Stored data:
* * *

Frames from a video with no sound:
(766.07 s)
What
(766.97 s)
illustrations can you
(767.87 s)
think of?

* * *

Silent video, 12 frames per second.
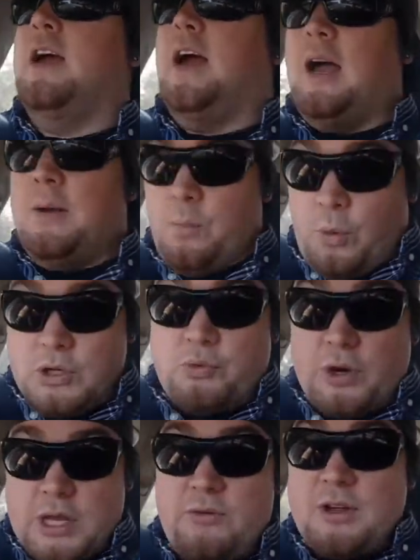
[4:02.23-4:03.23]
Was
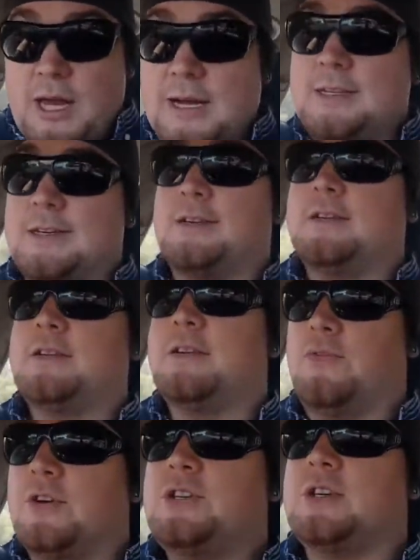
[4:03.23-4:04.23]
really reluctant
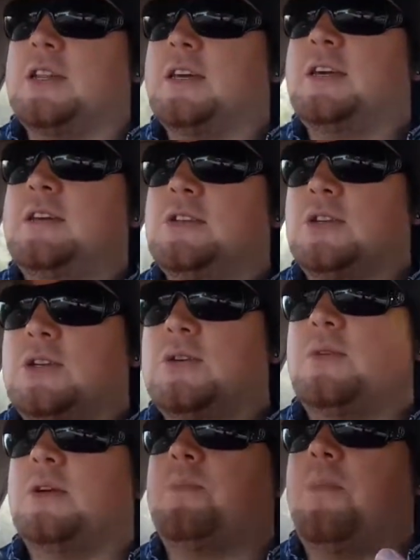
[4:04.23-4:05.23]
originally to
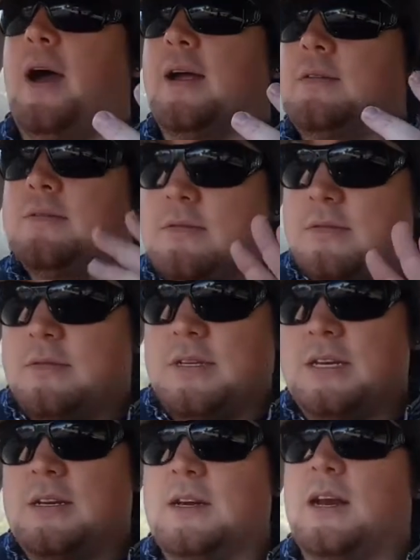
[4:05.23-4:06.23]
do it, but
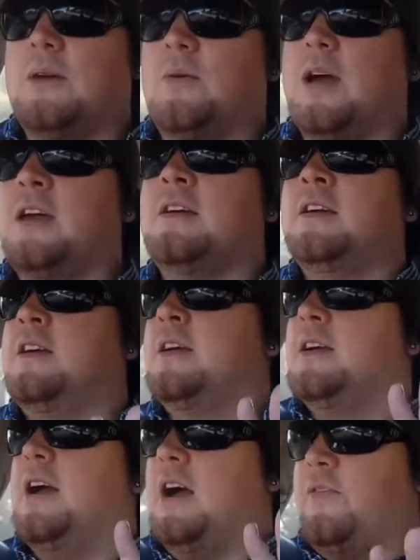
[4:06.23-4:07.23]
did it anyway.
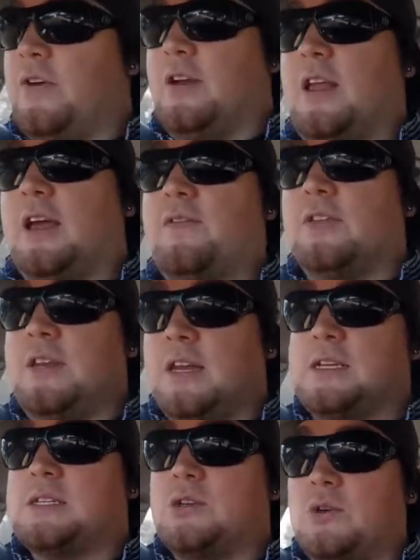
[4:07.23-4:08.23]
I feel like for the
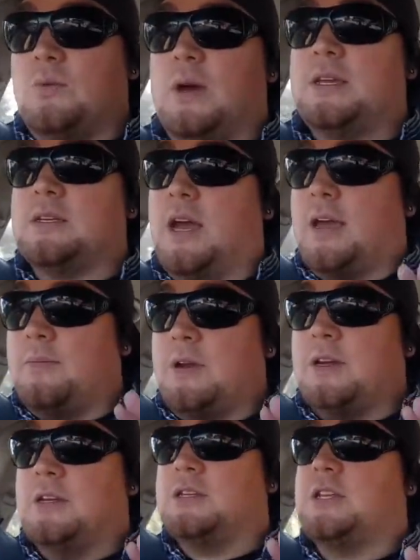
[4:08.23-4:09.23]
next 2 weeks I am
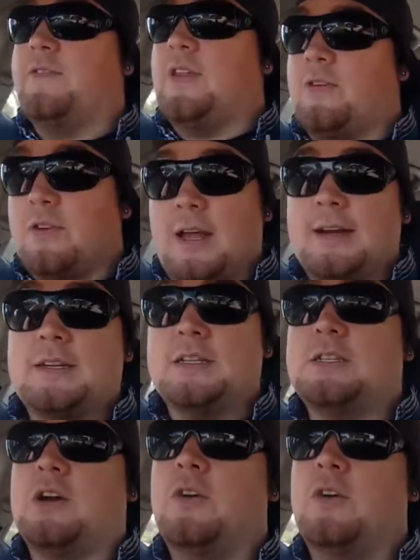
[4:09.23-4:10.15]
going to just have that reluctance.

* * *

### Exercise instructions
Search the data above for the string "video" and return every line that has it.

### Exercise output
Frames from a video with no sound:
Silent video, 12 frames per second.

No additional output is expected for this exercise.